■ EXERCISE AIM ■
Each entry should be set down exactly as written, except for any picture it holds.

■ GIVEN RECORDS ■

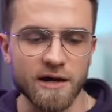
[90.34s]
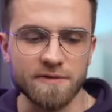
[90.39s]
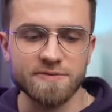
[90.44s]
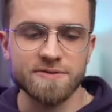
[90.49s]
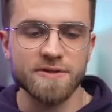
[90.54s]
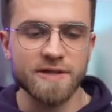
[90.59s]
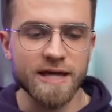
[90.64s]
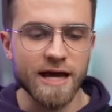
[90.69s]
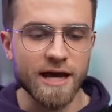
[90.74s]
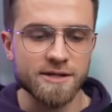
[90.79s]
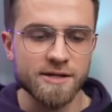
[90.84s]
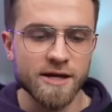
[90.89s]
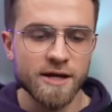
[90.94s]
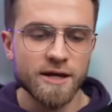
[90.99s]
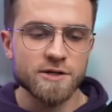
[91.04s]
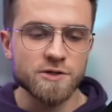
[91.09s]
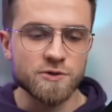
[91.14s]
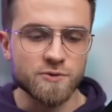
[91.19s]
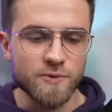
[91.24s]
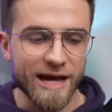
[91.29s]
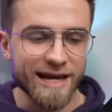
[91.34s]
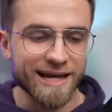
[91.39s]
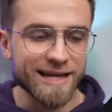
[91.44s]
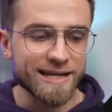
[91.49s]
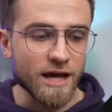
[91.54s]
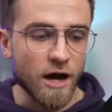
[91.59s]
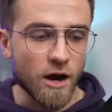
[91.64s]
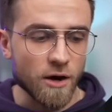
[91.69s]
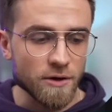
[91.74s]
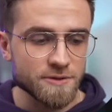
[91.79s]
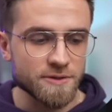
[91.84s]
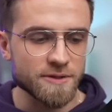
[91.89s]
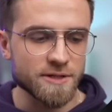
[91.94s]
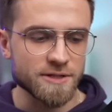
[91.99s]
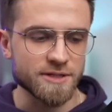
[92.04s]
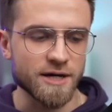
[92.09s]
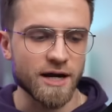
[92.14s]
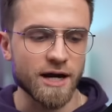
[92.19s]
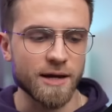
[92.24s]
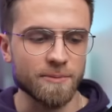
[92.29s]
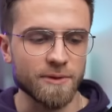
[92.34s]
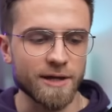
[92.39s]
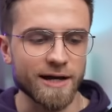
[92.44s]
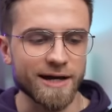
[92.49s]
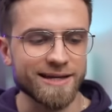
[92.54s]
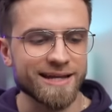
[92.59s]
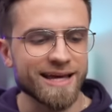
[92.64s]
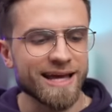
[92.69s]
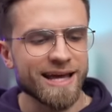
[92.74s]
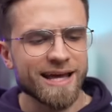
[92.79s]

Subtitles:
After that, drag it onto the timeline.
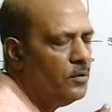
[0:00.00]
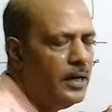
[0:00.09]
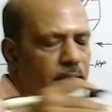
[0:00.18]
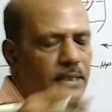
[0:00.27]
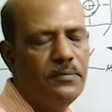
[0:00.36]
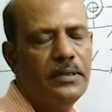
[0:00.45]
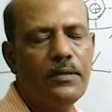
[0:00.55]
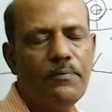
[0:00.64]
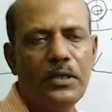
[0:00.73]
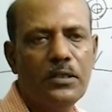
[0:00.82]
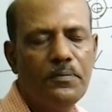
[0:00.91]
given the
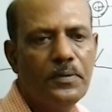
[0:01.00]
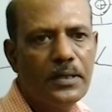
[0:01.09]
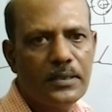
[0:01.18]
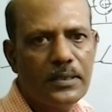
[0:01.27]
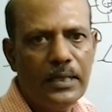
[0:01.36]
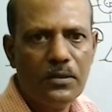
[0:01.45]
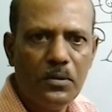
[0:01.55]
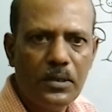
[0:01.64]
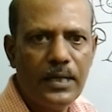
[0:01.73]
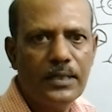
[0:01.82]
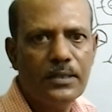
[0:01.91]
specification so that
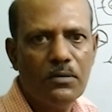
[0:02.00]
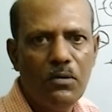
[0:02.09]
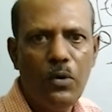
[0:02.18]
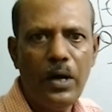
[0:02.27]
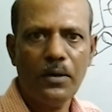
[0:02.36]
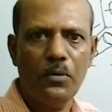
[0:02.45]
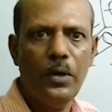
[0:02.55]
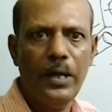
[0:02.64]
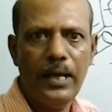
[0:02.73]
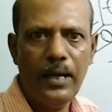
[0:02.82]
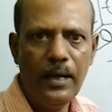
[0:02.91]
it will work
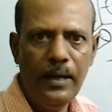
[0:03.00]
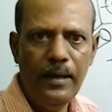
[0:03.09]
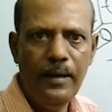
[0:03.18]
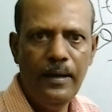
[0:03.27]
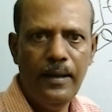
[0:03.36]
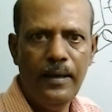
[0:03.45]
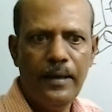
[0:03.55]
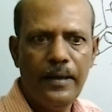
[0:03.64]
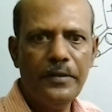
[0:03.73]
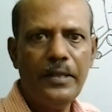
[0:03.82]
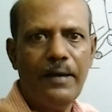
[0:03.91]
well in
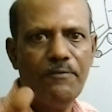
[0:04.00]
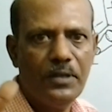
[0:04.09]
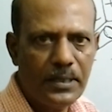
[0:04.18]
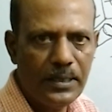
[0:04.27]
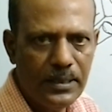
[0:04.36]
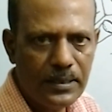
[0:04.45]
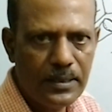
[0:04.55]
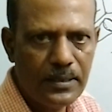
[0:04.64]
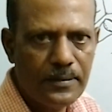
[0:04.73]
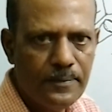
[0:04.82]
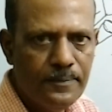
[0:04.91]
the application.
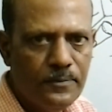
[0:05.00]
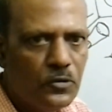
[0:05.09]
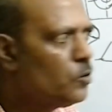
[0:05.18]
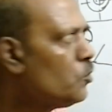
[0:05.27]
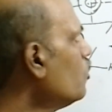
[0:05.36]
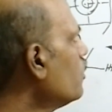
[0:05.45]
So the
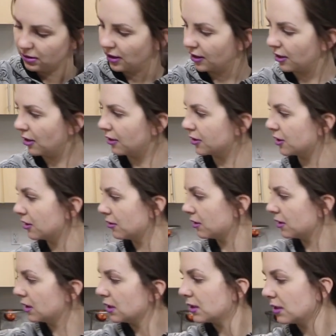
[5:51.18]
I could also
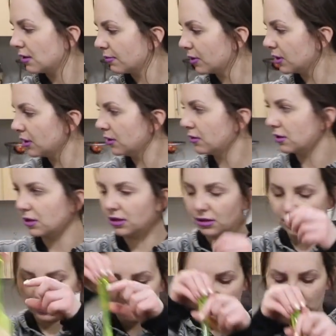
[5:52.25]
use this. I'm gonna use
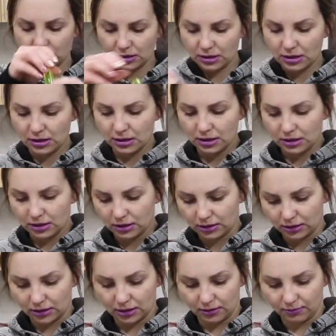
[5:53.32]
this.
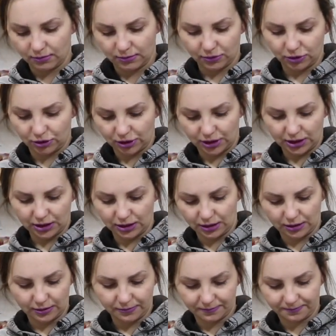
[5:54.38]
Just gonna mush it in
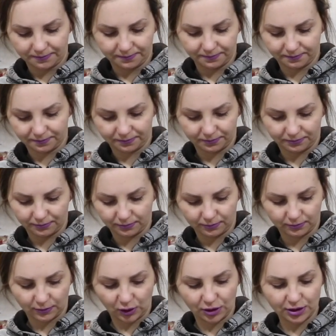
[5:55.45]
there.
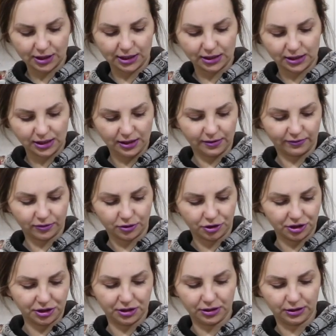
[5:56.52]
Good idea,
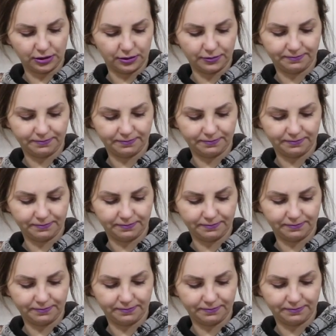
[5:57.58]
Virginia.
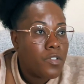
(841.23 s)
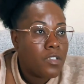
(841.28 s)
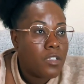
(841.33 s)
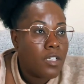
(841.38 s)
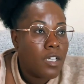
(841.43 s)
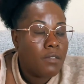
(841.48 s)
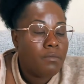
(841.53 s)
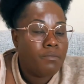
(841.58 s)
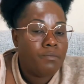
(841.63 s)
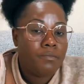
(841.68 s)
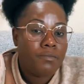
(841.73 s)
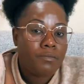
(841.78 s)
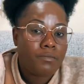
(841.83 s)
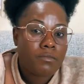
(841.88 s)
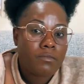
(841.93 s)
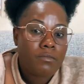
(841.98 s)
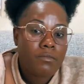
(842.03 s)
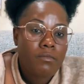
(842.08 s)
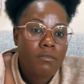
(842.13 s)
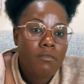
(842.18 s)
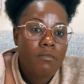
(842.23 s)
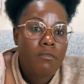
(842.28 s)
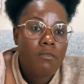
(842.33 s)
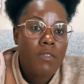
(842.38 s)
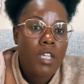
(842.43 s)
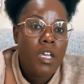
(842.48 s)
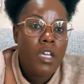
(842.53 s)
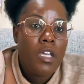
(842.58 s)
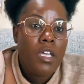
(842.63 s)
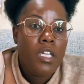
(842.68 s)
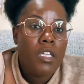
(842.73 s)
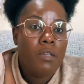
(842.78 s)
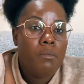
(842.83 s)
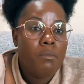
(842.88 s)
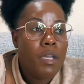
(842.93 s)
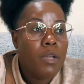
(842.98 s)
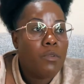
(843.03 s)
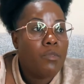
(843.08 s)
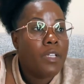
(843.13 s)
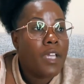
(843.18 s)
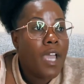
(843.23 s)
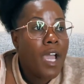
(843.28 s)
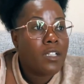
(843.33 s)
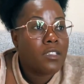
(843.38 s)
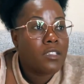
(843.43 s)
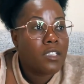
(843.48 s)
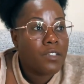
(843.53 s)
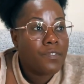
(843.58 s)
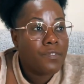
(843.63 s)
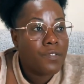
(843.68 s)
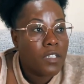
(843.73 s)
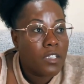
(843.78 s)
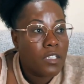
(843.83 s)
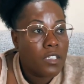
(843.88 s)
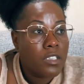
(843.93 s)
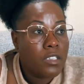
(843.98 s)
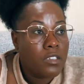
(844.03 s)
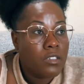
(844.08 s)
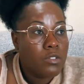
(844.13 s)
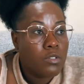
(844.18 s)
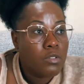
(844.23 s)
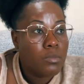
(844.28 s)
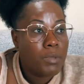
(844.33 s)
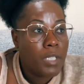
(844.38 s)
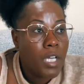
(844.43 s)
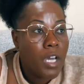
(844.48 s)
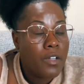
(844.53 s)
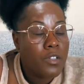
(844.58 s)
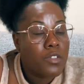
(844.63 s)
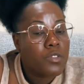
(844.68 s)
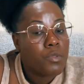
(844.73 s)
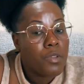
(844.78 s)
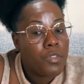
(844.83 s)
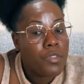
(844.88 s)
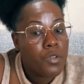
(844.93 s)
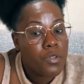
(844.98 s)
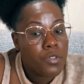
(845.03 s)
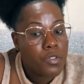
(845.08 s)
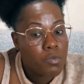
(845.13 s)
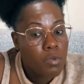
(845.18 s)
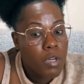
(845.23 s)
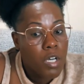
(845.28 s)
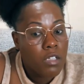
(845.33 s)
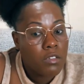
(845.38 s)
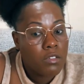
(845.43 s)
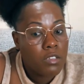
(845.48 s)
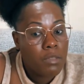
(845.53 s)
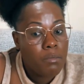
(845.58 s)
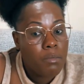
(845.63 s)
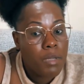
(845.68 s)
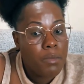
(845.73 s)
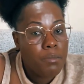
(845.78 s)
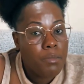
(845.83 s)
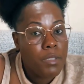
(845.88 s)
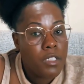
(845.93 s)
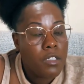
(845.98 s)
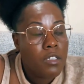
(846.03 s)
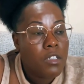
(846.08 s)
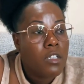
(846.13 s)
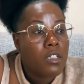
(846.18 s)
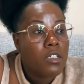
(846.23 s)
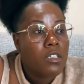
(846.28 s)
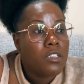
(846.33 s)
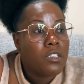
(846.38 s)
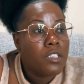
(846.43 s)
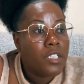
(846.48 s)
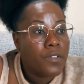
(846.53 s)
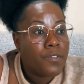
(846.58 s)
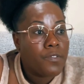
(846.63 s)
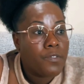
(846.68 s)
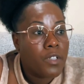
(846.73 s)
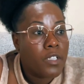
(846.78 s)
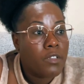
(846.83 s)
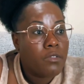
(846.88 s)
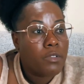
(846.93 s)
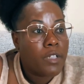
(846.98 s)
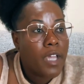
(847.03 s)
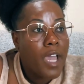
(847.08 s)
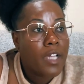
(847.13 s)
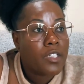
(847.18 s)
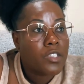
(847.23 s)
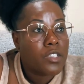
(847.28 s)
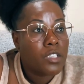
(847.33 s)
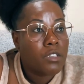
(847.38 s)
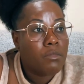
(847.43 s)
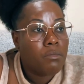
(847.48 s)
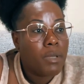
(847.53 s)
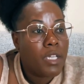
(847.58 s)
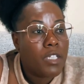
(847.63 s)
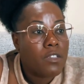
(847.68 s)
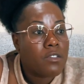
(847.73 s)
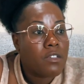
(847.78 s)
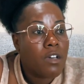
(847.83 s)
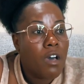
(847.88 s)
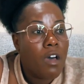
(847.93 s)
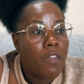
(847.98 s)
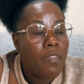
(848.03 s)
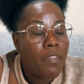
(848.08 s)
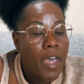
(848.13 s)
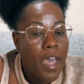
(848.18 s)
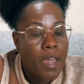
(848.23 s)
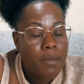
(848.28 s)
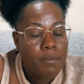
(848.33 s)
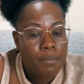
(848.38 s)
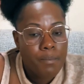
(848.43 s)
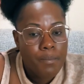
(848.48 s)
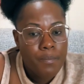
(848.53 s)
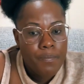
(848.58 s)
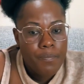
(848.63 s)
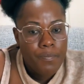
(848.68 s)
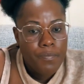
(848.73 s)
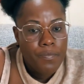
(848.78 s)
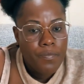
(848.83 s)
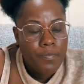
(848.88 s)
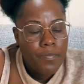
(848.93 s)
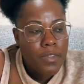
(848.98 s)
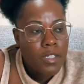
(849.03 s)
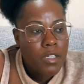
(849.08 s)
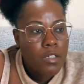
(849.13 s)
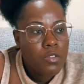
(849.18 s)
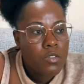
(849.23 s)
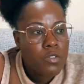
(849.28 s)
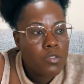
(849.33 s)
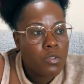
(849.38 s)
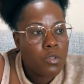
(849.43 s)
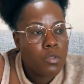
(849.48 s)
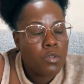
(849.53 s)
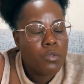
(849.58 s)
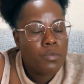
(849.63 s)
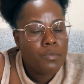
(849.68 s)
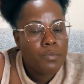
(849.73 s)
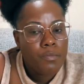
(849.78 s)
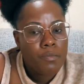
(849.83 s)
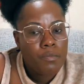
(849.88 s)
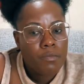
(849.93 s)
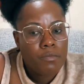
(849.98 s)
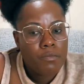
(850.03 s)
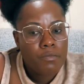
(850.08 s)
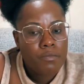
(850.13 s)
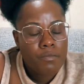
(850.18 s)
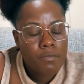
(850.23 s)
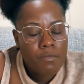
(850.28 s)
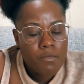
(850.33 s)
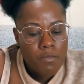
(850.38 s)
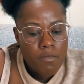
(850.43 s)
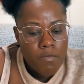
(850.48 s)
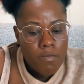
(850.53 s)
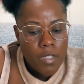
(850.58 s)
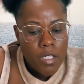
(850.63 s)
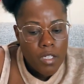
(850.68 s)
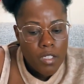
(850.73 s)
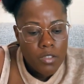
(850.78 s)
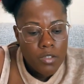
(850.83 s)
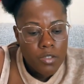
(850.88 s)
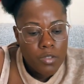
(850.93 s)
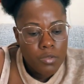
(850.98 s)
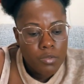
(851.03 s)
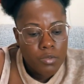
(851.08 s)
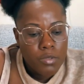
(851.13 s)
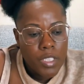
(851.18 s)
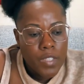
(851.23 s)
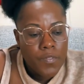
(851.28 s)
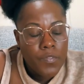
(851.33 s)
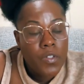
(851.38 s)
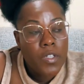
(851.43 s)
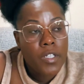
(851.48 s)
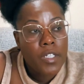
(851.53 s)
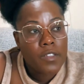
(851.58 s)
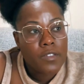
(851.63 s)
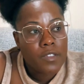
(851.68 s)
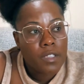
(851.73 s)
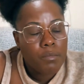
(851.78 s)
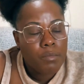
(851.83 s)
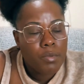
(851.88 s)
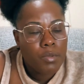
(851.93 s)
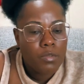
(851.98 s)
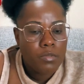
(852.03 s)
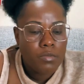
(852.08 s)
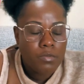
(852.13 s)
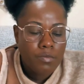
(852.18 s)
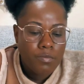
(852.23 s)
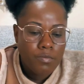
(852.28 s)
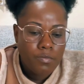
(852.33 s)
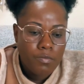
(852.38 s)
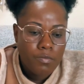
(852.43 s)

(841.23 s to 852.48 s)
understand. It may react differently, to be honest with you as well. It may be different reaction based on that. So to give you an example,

■ YOUR RESPONSE ■
[90.34s]
[90.39s]
[90.44s]
[90.49s]
[90.54s]
[90.59s]
[90.64s]
[90.69s]
[90.74s]
[90.79s]
[90.84s]
[90.89s]
[90.94s]
[90.99s]
[91.04s]
[91.09s]
[91.14s]
[91.19s]
[91.24s]
[91.29s]
[91.34s]
[91.39s]
[91.44s]
[91.49s]
[91.54s]
[91.59s]
[91.64s]
[91.69s]
[91.74s]
[91.79s]
[91.84s]
[91.89s]
[91.94s]
[91.99s]
[92.04s]
[92.09s]
[92.14s]
[92.19s]
[92.24s]
[92.29s]
[92.34s]
[92.39s]
[92.44s]
[92.49s]
[92.54s]
[92.59s]
[92.64s]
[92.69s]
[92.74s]
[92.79s]

Subtitles:
After that, drag it onto the timeline.
[0:00.00]
[0:00.09]
[0:00.18]
[0:00.27]
[0:00.36]
[0:00.45]
[0:00.55]
[0:00.64]
[0:00.73]
[0:00.82]
[0:00.91]
given the
[0:01.00]
[0:01.09]
[0:01.18]
[0:01.27]
[0:01.36]
[0:01.45]
[0:01.55]
[0:01.64]
[0:01.73]
[0:01.82]
[0:01.91]
specification so that
[0:02.00]
[0:02.09]
[0:02.18]
[0:02.27]
[0:02.36]
[0:02.45]
[0:02.55]
[0:02.64]
[0:02.73]
[0:02.82]
[0:02.91]
it will work
[0:03.00]
[0:03.09]
[0:03.18]
[0:03.27]
[0:03.36]
[0:03.45]
[0:03.55]
[0:03.64]
[0:03.73]
[0:03.82]
[0:03.91]
well in
[0:04.00]
[0:04.09]
[0:04.18]
[0:04.27]
[0:04.36]
[0:04.45]
[0:04.55]
[0:04.64]
[0:04.73]
[0:04.82]
[0:04.91]
the application.
[0:05.00]
[0:05.09]
[0:05.18]
[0:05.27]
[0:05.36]
[0:05.45]
So the
[5:51.18]
I could also
[5:52.25]
use this. I'm gonna use
[5:53.32]
this.
[5:54.38]
Just gonna mush it in
[5:55.45]
there.
[5:56.52]
Good idea,
[5:57.58]
Virginia.
(841.23 s)
(841.28 s)
(841.33 s)
(841.38 s)
(841.43 s)
(841.48 s)
(841.53 s)
(841.58 s)
(841.63 s)
(841.68 s)
(841.73 s)
(841.78 s)
(841.83 s)
(841.88 s)
(841.93 s)
(841.98 s)
(842.03 s)
(842.08 s)
(842.13 s)
(842.18 s)
(842.23 s)
(842.28 s)
(842.33 s)
(842.38 s)
(842.43 s)
(842.48 s)
(842.53 s)
(842.58 s)
(842.63 s)
(842.68 s)
(842.73 s)
(842.78 s)
(842.83 s)
(842.88 s)
(842.93 s)
(842.98 s)
(843.03 s)
(843.08 s)
(843.13 s)
(843.18 s)
(843.23 s)
(843.28 s)
(843.33 s)
(843.38 s)
(843.43 s)
(843.48 s)
(843.53 s)
(843.58 s)
(843.63 s)
(843.68 s)
(843.73 s)
(843.78 s)
(843.83 s)
(843.88 s)
(843.93 s)
(843.98 s)
(844.03 s)
(844.08 s)
(844.13 s)
(844.18 s)
(844.23 s)
(844.28 s)
(844.33 s)
(844.38 s)
(844.43 s)
(844.48 s)
(844.53 s)
(844.58 s)
(844.63 s)
(844.68 s)
(844.73 s)
(844.78 s)
(844.83 s)
(844.88 s)
(844.93 s)
(844.98 s)
(845.03 s)
(845.08 s)
(845.13 s)
(845.18 s)
(845.23 s)
(845.28 s)
(845.33 s)
(845.38 s)
(845.43 s)
(845.48 s)
(845.53 s)
(845.58 s)
(845.63 s)
(845.68 s)
(845.73 s)
(845.78 s)
(845.83 s)
(845.88 s)
(845.93 s)
(845.98 s)
(846.03 s)
(846.08 s)
(846.13 s)
(846.18 s)
(846.23 s)
(846.28 s)
(846.33 s)
(846.38 s)
(846.43 s)
(846.48 s)
(846.53 s)
(846.58 s)
(846.63 s)
(846.68 s)
(846.73 s)
(846.78 s)
(846.83 s)
(846.88 s)
(846.93 s)
(846.98 s)
(847.03 s)
(847.08 s)
(847.13 s)
(847.18 s)
(847.23 s)
(847.28 s)
(847.33 s)
(847.38 s)
(847.43 s)
(847.48 s)
(847.53 s)
(847.58 s)
(847.63 s)
(847.68 s)
(847.73 s)
(847.78 s)
(847.83 s)
(847.88 s)
(847.93 s)
(847.98 s)
(848.03 s)
(848.08 s)
(848.13 s)
(848.18 s)
(848.23 s)
(848.28 s)
(848.33 s)
(848.38 s)
(848.43 s)
(848.48 s)
(848.53 s)
(848.58 s)
(848.63 s)
(848.68 s)
(848.73 s)
(848.78 s)
(848.83 s)
(848.88 s)
(848.93 s)
(848.98 s)
(849.03 s)
(849.08 s)
(849.13 s)
(849.18 s)
(849.23 s)
(849.28 s)
(849.33 s)
(849.38 s)
(849.43 s)
(849.48 s)
(849.53 s)
(849.58 s)
(849.63 s)
(849.68 s)
(849.73 s)
(849.78 s)
(849.83 s)
(849.88 s)
(849.93 s)
(849.98 s)
(850.03 s)
(850.08 s)
(850.13 s)
(850.18 s)
(850.23 s)
(850.28 s)
(850.33 s)
(850.38 s)
(850.43 s)
(850.48 s)
(850.53 s)
(850.58 s)
(850.63 s)
(850.68 s)
(850.73 s)
(850.78 s)
(850.83 s)
(850.88 s)
(850.93 s)
(850.98 s)
(851.03 s)
(851.08 s)
(851.13 s)
(851.18 s)
(851.23 s)
(851.28 s)
(851.33 s)
(851.38 s)
(851.43 s)
(851.48 s)
(851.53 s)
(851.58 s)
(851.63 s)
(851.68 s)
(851.73 s)
(851.78 s)
(851.83 s)
(851.88 s)
(851.93 s)
(851.98 s)
(852.03 s)
(852.08 s)
(852.13 s)
(852.18 s)
(852.23 s)
(852.28 s)
(852.33 s)
(852.38 s)
(852.43 s)

(841.23 s to 852.48 s)
understand. It may react differently, to be honest with you as well. It may be different reaction based on that. So to give you an example,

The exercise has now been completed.